**Your task**
Reproduce the data exactly as given, except for any images.

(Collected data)

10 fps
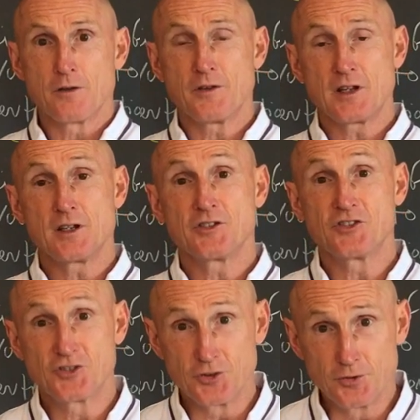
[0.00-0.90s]
the
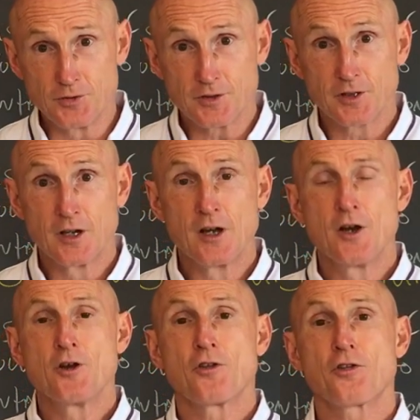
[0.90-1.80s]
student,
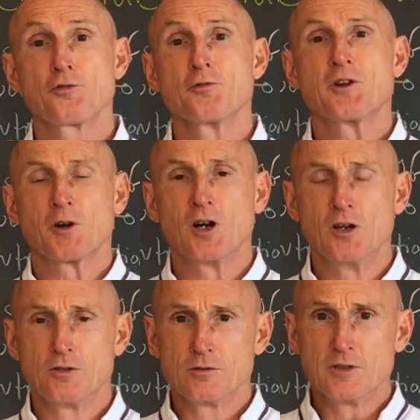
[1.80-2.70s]
through your
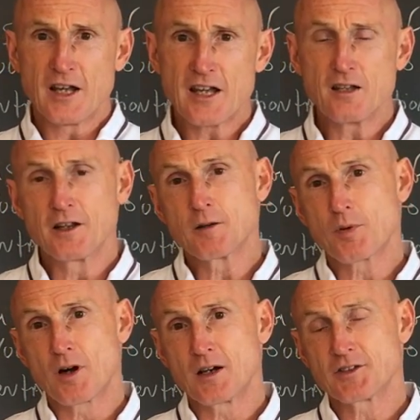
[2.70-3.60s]
own healing
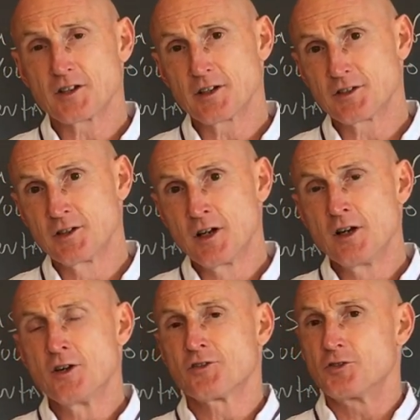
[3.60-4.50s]
process
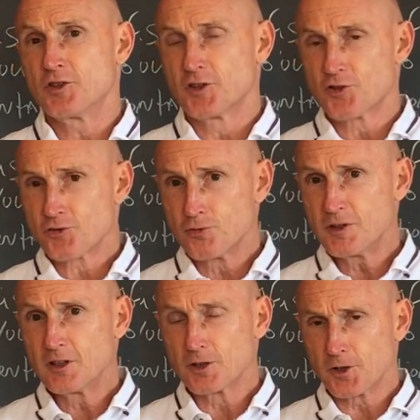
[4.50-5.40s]
so you can
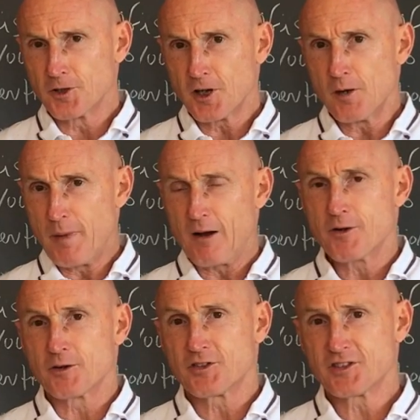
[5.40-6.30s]
truly learn about
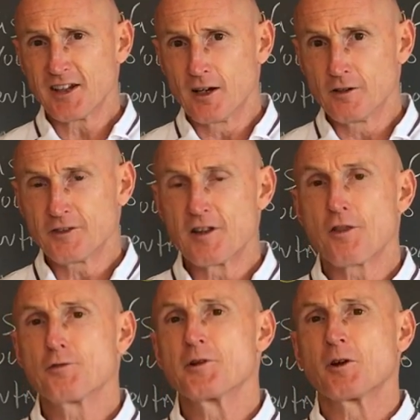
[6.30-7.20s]
yourself, and
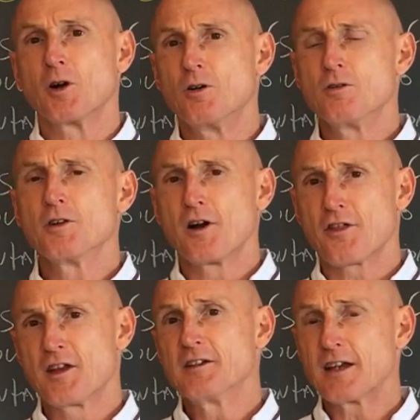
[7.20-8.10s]
through your own
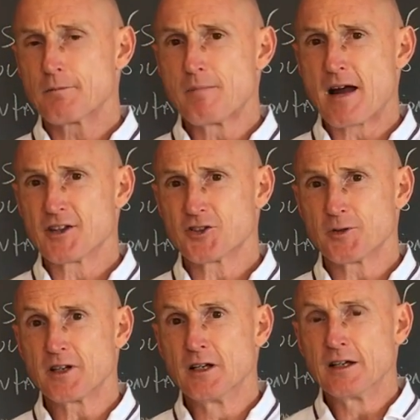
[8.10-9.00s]
authentic mastery,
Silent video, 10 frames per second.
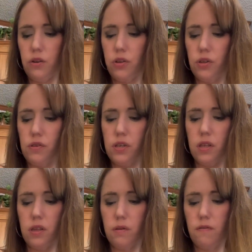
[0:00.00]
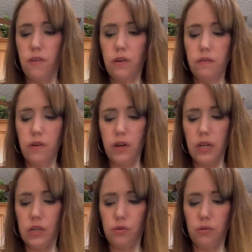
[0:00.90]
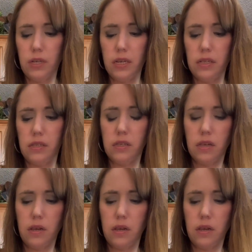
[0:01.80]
used to very natural tastes.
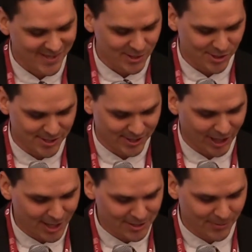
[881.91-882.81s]
She is a
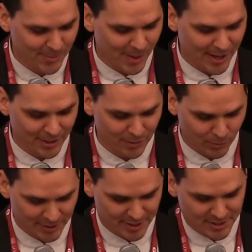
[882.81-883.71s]
constant reminder of
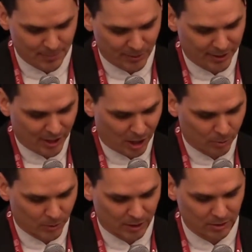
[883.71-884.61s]
what discipline and
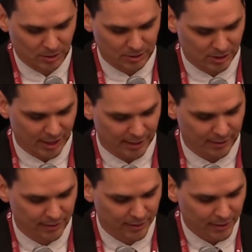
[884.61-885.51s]
hard work looks
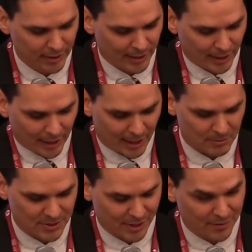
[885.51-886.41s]
like
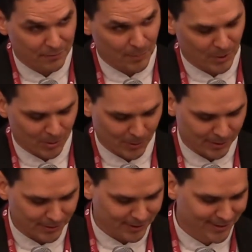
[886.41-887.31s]
outside the football
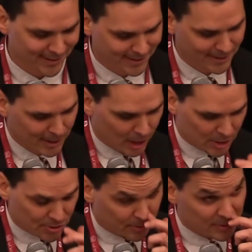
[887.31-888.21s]
world. A
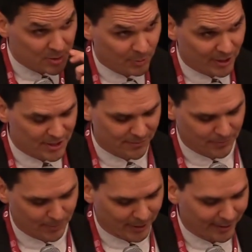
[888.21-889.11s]
true inspiration
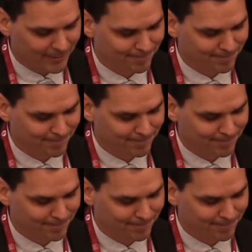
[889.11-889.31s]
for me.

**Answer space**
10 fps
[0.00-0.90s]
the
[0.90-1.80s]
student,
[1.80-2.70s]
through your
[2.70-3.60s]
own healing
[3.60-4.50s]
process
[4.50-5.40s]
so you can
[5.40-6.30s]
truly learn about
[6.30-7.20s]
yourself, and
[7.20-8.10s]
through your own
[8.10-9.00s]
authentic mastery,
Silent video, 10 frames per second.
[0:00.00]
[0:00.90]
[0:01.80]
used to very natural tastes.
[881.91-882.81s]
She is a
[882.81-883.71s]
constant reminder of
[883.71-884.61s]
what discipline and
[884.61-885.51s]
hard work looks
[885.51-886.41s]
like
[886.41-887.31s]
outside the football
[887.31-888.21s]
world. A
[888.21-889.11s]
true inspiration
[889.11-889.31s]
for me.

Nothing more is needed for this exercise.